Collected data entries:
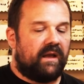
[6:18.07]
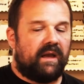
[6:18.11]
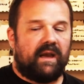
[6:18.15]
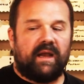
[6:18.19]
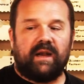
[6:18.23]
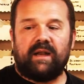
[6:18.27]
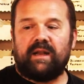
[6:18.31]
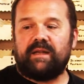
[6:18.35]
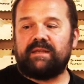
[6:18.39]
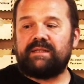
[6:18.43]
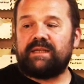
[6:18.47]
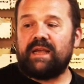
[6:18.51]

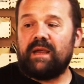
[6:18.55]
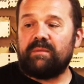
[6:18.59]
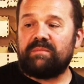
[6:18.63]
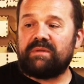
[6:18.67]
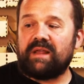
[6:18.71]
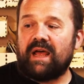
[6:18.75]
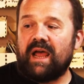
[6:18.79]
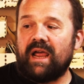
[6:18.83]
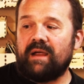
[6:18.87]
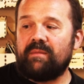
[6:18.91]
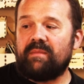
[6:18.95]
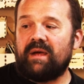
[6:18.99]
In the same
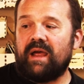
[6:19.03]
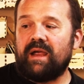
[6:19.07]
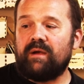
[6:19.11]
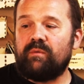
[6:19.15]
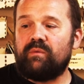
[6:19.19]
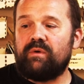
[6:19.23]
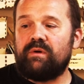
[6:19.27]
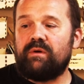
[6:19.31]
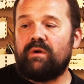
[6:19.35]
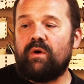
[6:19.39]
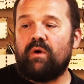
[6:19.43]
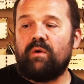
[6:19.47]
time, I
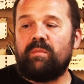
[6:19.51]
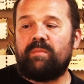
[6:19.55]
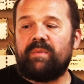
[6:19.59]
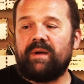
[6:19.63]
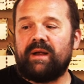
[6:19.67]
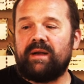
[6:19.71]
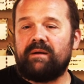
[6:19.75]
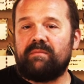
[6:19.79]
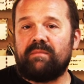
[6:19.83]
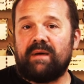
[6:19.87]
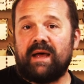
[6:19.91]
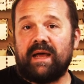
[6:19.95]
will
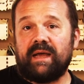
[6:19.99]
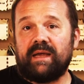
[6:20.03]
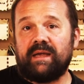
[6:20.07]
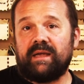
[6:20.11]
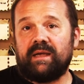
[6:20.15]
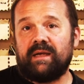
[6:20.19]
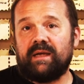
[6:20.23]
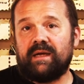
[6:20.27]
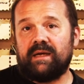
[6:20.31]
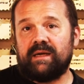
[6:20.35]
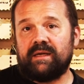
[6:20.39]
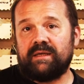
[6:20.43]
open
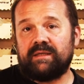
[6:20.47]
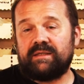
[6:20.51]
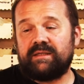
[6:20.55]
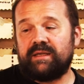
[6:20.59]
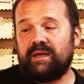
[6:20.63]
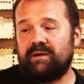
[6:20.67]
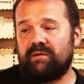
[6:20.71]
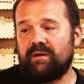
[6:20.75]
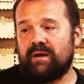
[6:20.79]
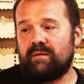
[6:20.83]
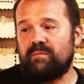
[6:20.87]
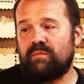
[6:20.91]
my uh,
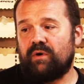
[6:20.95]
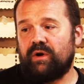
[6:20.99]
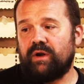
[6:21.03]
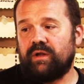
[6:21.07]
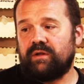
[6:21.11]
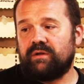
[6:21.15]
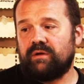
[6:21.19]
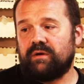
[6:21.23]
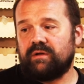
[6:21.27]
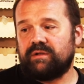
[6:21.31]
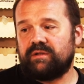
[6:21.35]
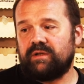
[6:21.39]
serial
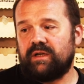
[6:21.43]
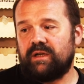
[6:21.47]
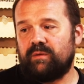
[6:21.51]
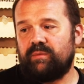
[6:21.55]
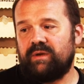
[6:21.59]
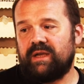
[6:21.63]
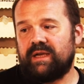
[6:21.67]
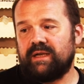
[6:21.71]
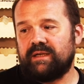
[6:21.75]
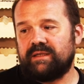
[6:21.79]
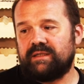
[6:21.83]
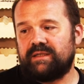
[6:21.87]
monitor so that
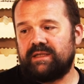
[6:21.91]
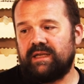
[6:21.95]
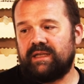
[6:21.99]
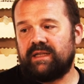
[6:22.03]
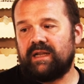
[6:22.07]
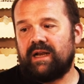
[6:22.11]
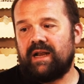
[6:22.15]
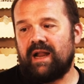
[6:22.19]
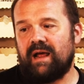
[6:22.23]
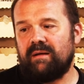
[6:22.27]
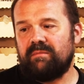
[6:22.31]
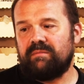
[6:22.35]
we can see
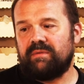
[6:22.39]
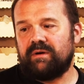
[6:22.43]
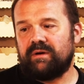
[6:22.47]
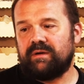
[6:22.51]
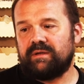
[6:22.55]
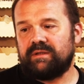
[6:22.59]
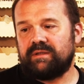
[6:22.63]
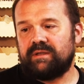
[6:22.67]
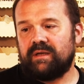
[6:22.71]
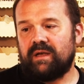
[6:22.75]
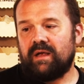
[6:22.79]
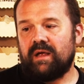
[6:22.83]
the
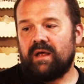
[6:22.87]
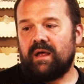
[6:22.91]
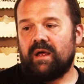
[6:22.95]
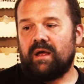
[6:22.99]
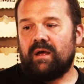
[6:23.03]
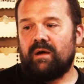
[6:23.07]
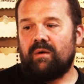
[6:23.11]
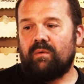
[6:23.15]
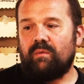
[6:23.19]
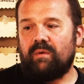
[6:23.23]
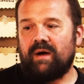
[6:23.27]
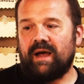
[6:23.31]
numbers
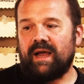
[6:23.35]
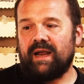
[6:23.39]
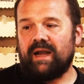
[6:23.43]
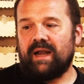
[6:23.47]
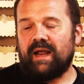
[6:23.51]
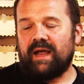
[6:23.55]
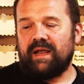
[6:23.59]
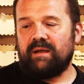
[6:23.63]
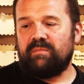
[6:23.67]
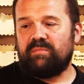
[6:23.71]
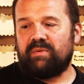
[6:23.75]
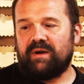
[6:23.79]
while
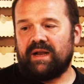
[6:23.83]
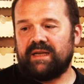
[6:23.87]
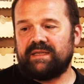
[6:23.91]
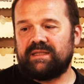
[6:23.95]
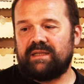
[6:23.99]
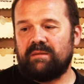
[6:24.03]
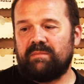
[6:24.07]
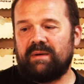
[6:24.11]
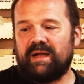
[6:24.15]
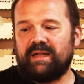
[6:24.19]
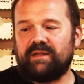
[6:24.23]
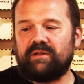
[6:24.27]
I press
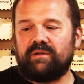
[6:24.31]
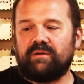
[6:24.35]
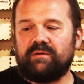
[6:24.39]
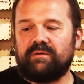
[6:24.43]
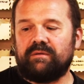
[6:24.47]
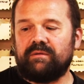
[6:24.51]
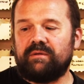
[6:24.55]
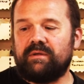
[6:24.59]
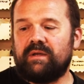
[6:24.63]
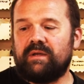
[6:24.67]
the button.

— The task —
From top to bottom, restate the records above exactly and omit every picture.

— Output for this exercise —
[6:18.07]
[6:18.11]
[6:18.15]
[6:18.19]
[6:18.23]
[6:18.27]
[6:18.31]
[6:18.35]
[6:18.39]
[6:18.43]
[6:18.47]
[6:18.51]

[6:18.55]
[6:18.59]
[6:18.63]
[6:18.67]
[6:18.71]
[6:18.75]
[6:18.79]
[6:18.83]
[6:18.87]
[6:18.91]
[6:18.95]
[6:18.99]
In the same
[6:19.03]
[6:19.07]
[6:19.11]
[6:19.15]
[6:19.19]
[6:19.23]
[6:19.27]
[6:19.31]
[6:19.35]
[6:19.39]
[6:19.43]
[6:19.47]
time, I
[6:19.51]
[6:19.55]
[6:19.59]
[6:19.63]
[6:19.67]
[6:19.71]
[6:19.75]
[6:19.79]
[6:19.83]
[6:19.87]
[6:19.91]
[6:19.95]
will
[6:19.99]
[6:20.03]
[6:20.07]
[6:20.11]
[6:20.15]
[6:20.19]
[6:20.23]
[6:20.27]
[6:20.31]
[6:20.35]
[6:20.39]
[6:20.43]
open
[6:20.47]
[6:20.51]
[6:20.55]
[6:20.59]
[6:20.63]
[6:20.67]
[6:20.71]
[6:20.75]
[6:20.79]
[6:20.83]
[6:20.87]
[6:20.91]
my uh,
[6:20.95]
[6:20.99]
[6:21.03]
[6:21.07]
[6:21.11]
[6:21.15]
[6:21.19]
[6:21.23]
[6:21.27]
[6:21.31]
[6:21.35]
[6:21.39]
serial
[6:21.43]
[6:21.47]
[6:21.51]
[6:21.55]
[6:21.59]
[6:21.63]
[6:21.67]
[6:21.71]
[6:21.75]
[6:21.79]
[6:21.83]
[6:21.87]
monitor so that
[6:21.91]
[6:21.95]
[6:21.99]
[6:22.03]
[6:22.07]
[6:22.11]
[6:22.15]
[6:22.19]
[6:22.23]
[6:22.27]
[6:22.31]
[6:22.35]
we can see
[6:22.39]
[6:22.43]
[6:22.47]
[6:22.51]
[6:22.55]
[6:22.59]
[6:22.63]
[6:22.67]
[6:22.71]
[6:22.75]
[6:22.79]
[6:22.83]
the
[6:22.87]
[6:22.91]
[6:22.95]
[6:22.99]
[6:23.03]
[6:23.07]
[6:23.11]
[6:23.15]
[6:23.19]
[6:23.23]
[6:23.27]
[6:23.31]
numbers
[6:23.35]
[6:23.39]
[6:23.43]
[6:23.47]
[6:23.51]
[6:23.55]
[6:23.59]
[6:23.63]
[6:23.67]
[6:23.71]
[6:23.75]
[6:23.79]
while
[6:23.83]
[6:23.87]
[6:23.91]
[6:23.95]
[6:23.99]
[6:24.03]
[6:24.07]
[6:24.11]
[6:24.15]
[6:24.19]
[6:24.23]
[6:24.27]
I press
[6:24.31]
[6:24.35]
[6:24.39]
[6:24.43]
[6:24.47]
[6:24.51]
[6:24.55]
[6:24.59]
[6:24.63]
[6:24.67]
the button.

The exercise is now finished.